Sylvia is a 2018 Nigerian supernatural thriller film directed by Daniel Oriahi, written by Vanessa Kanu, and produced by Ekene Som Mekwunye for Trino Motion Pictures.
The movie was screened at the Nollywood Week in Paris on May 5, 2018 and was released across cinemas on September 21.

Plot
Richard Okezie decides to leave Sylvia, his lifelong imaginary friend and lover for Gbemi a flesh-and-blood real woman, but complications arise when Sylvia decides to destroy Richard's peaceful life.

Cast
Chris Attoh as Richard Okezie
Zainab Balogun as Sylvia
Ini Dima-Okojie as Gbemi
Udoka Oyeka as Obaro
Ijeoma Grace Agu as Hawa
Captain Coker as Little Richard
Amina Mustapha as Little Sylvia
Precious Shedrack as Teenage Sylvia
Dumpet Enebeli as Teenage Obaro
Ndifreke Josiah Etim as Teenage Richard
Mohammed Abdullahi Saliu as Mr Hassan
Omotunde Adebowale David (Lolo) as Mrs Iweta
Lord Frank as Mr Temidayo Davies
Bolaji Ogunmola as Nurse Karen
Elsie Eluwa as Richards Mum

Release
The movie was first screened in May 2018 at the Nollywood Week Paris. The official Trailer was released August 6, 2018. After a premiere at Terra Kulture on the 16th of September, the movie was made available in all cinemas on September 21, 2018

Critical reception

Sylvia received reviews from critics. 
Franklin Ugobude of PulseNG said, “There's a lot to like about Sylvia really: for one, there's this fresh feel to an existing story on spirituality, something that is pretty common in our world today”.

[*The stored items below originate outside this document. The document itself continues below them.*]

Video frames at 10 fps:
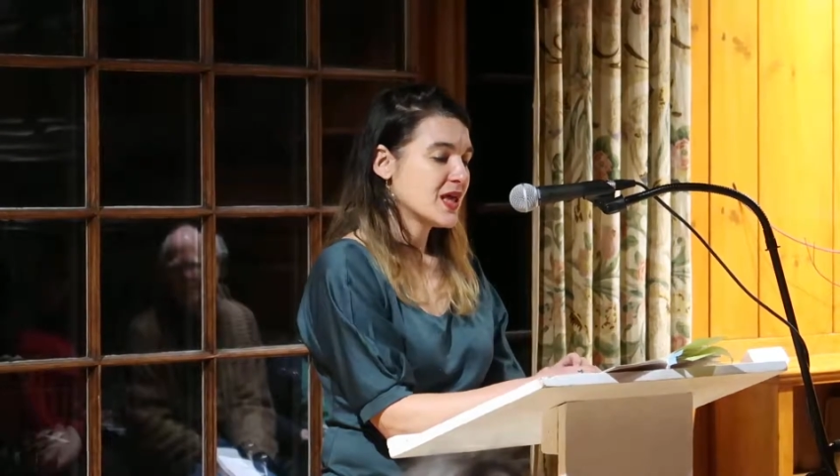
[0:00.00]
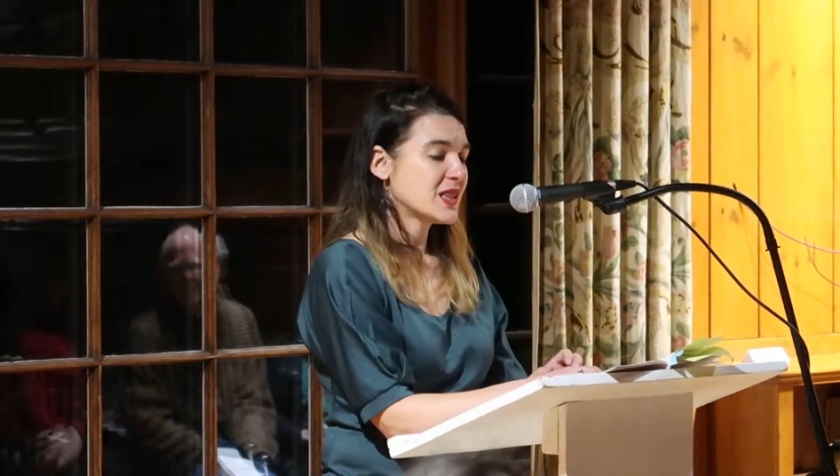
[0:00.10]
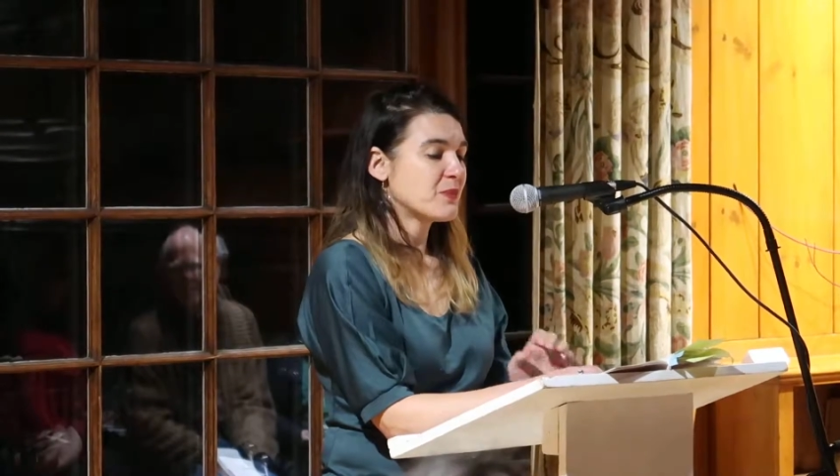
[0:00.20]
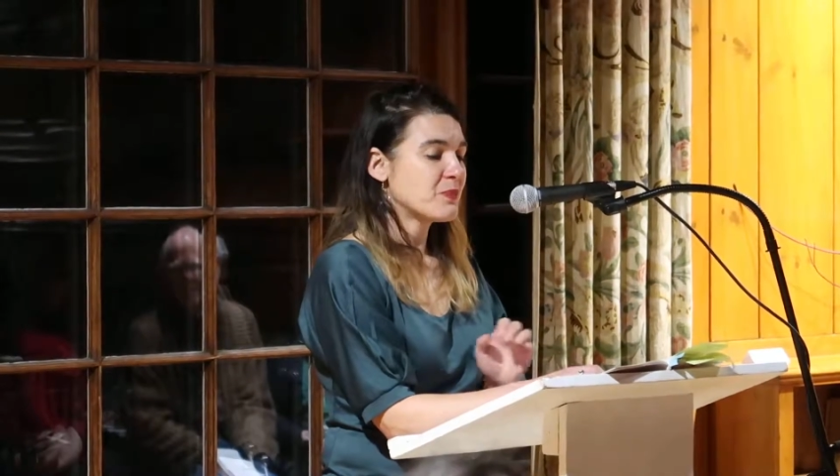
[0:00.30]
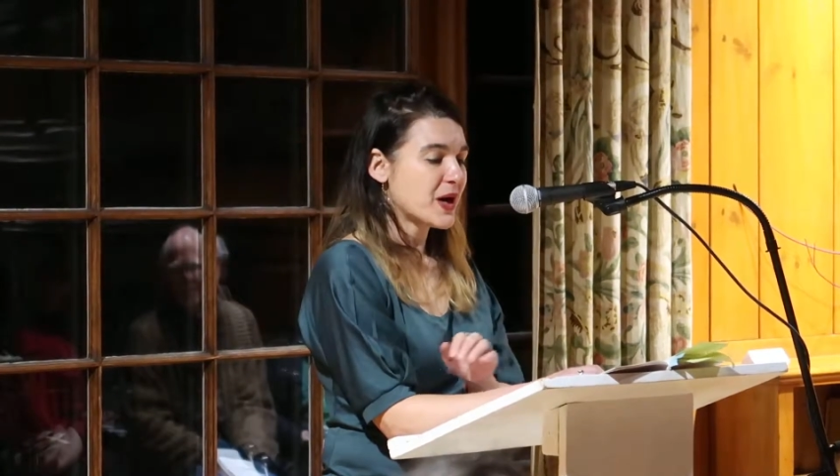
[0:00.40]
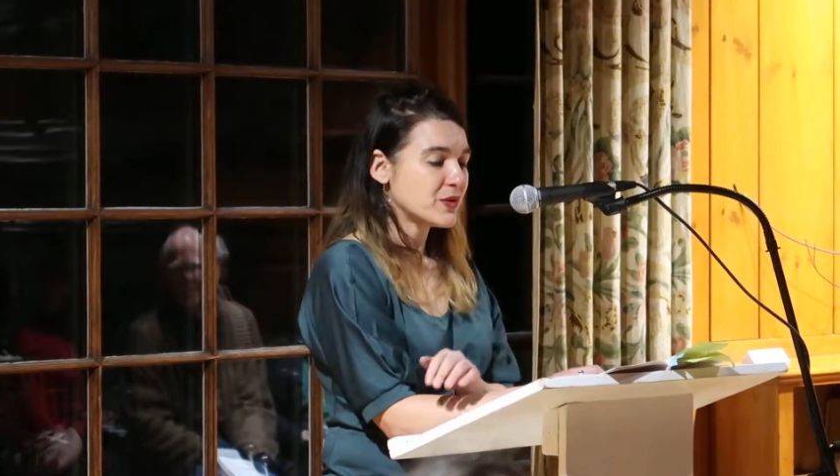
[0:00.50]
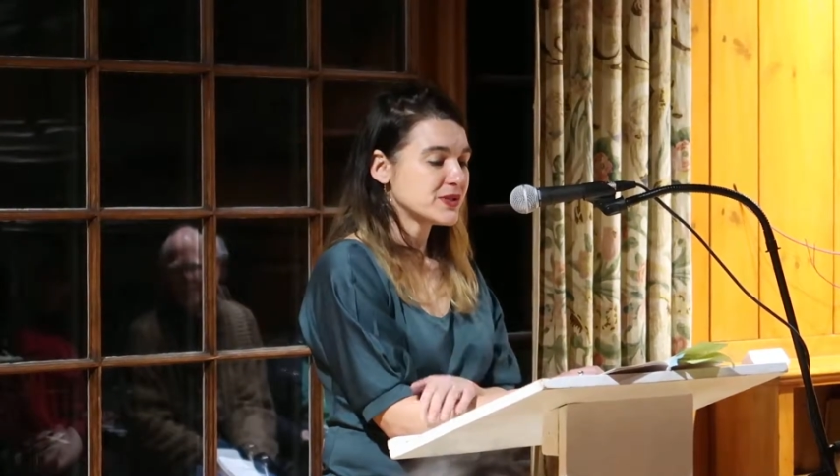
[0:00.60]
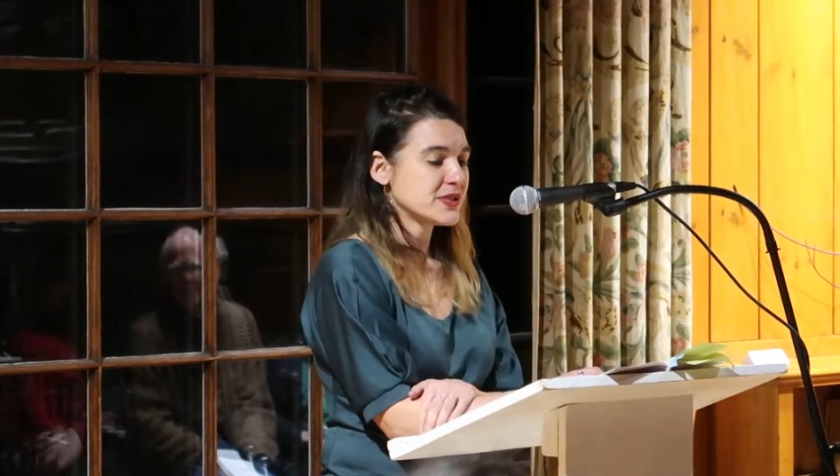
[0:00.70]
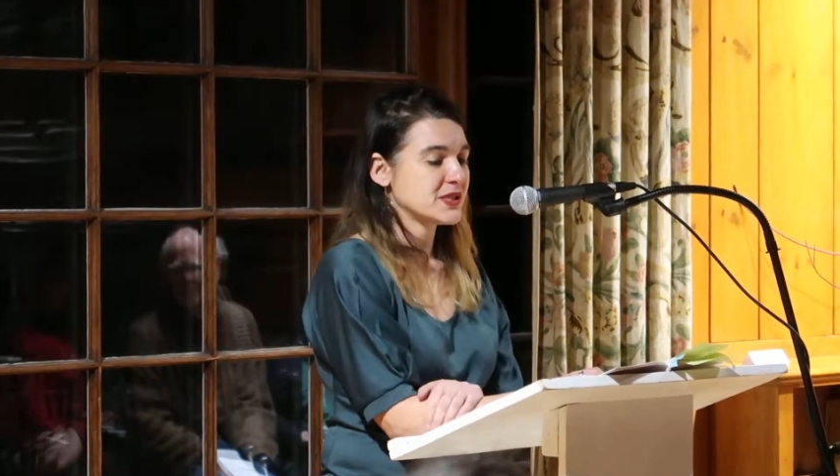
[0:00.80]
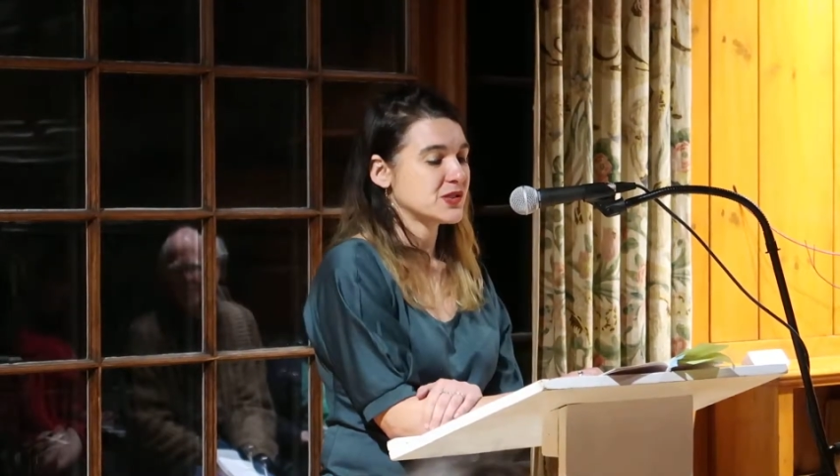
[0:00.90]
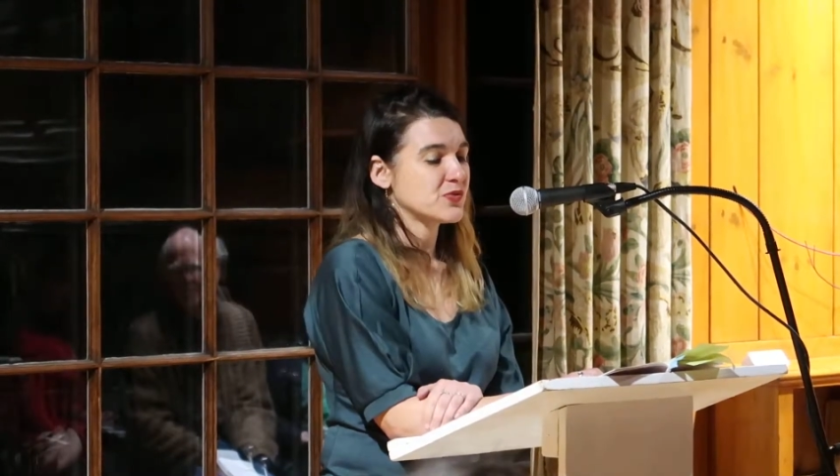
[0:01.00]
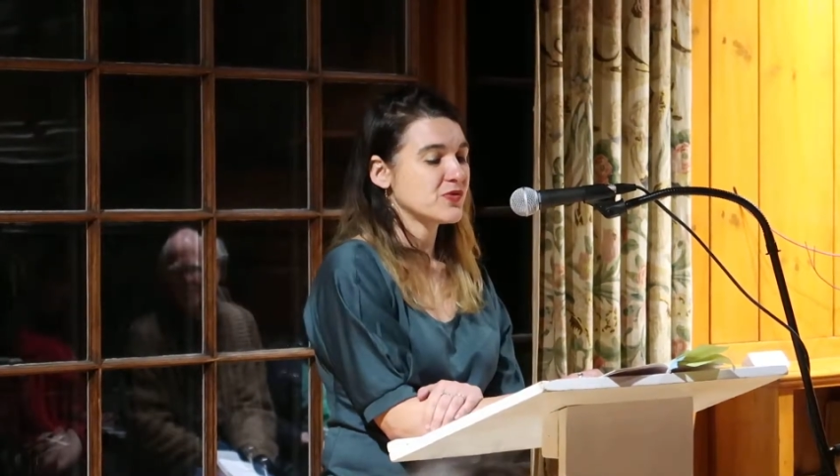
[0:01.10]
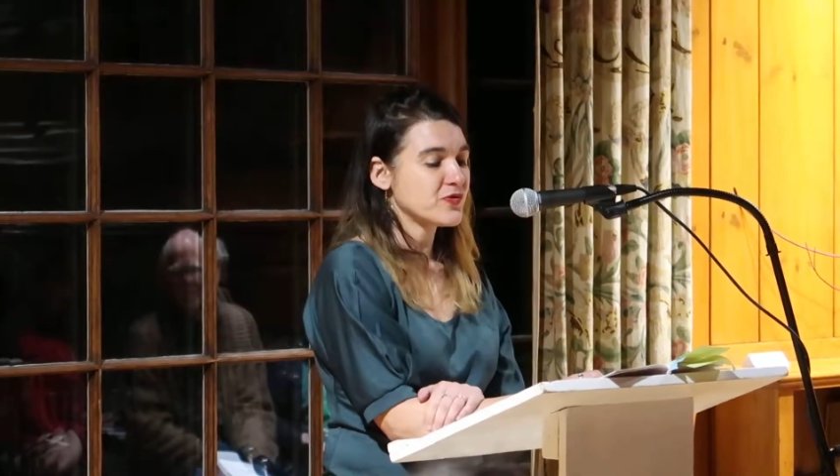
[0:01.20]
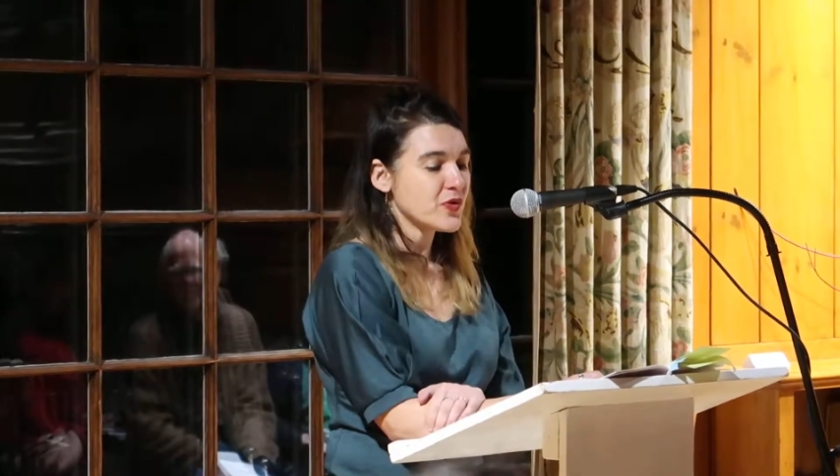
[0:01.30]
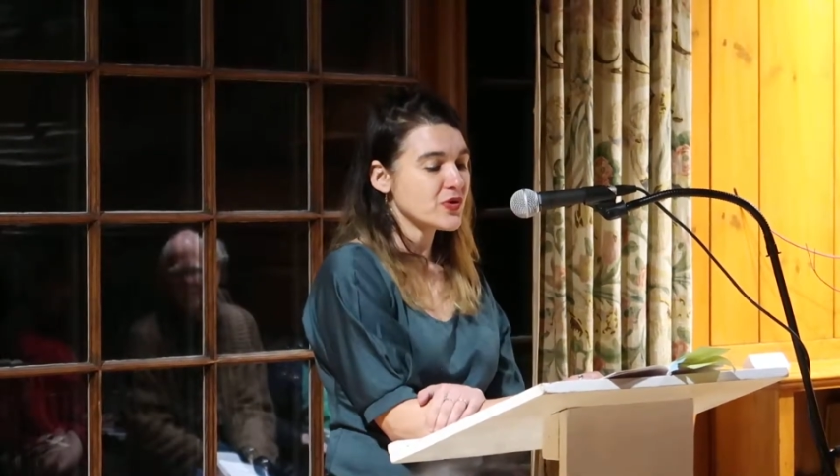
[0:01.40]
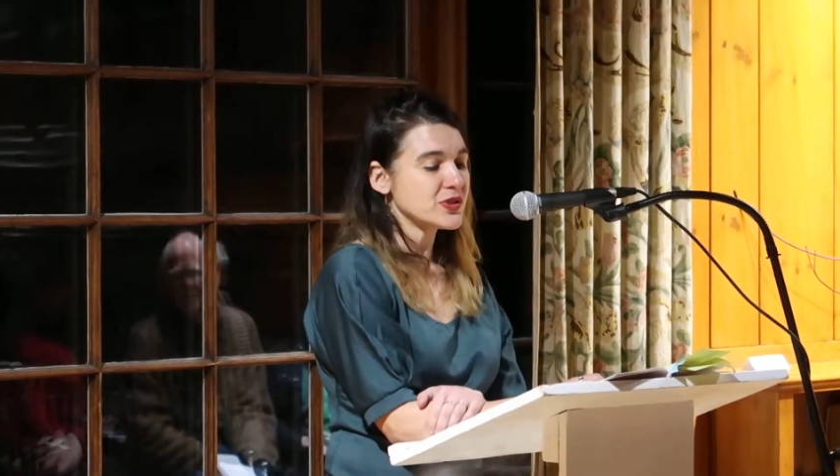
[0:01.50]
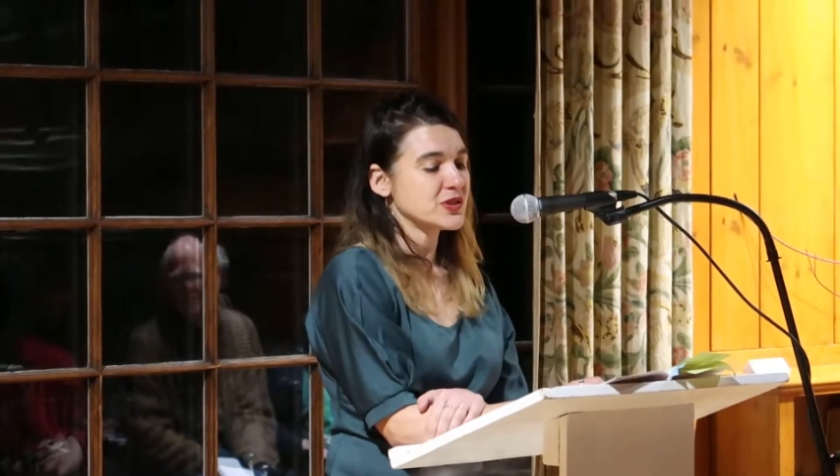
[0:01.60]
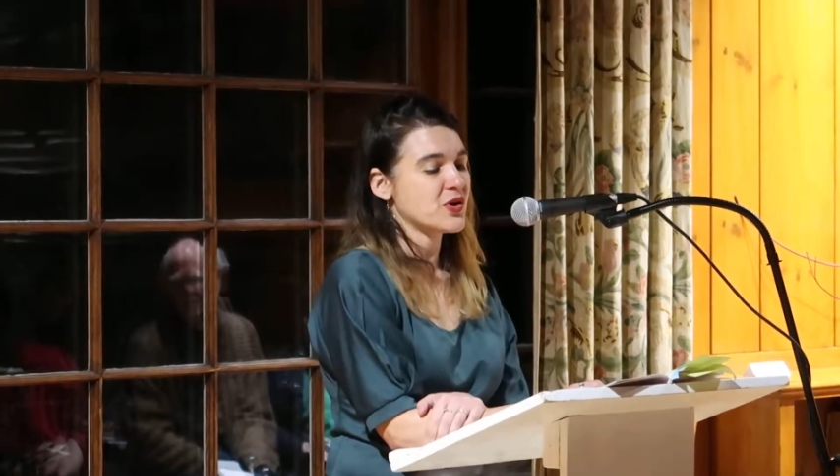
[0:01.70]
that bounces through the frozen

Precious Nwogwu of MamaZeus described the movie as “Spellbinding: The best Nollywood thriller in recent times”.

The Maveriq of Tha Revue’s take was “Sylvia is one of the darkest thrillers that has ever come out of Nollywood and I must commend Trino studios for their courage in making this film because this isn’t the quintessential Nollywood production”.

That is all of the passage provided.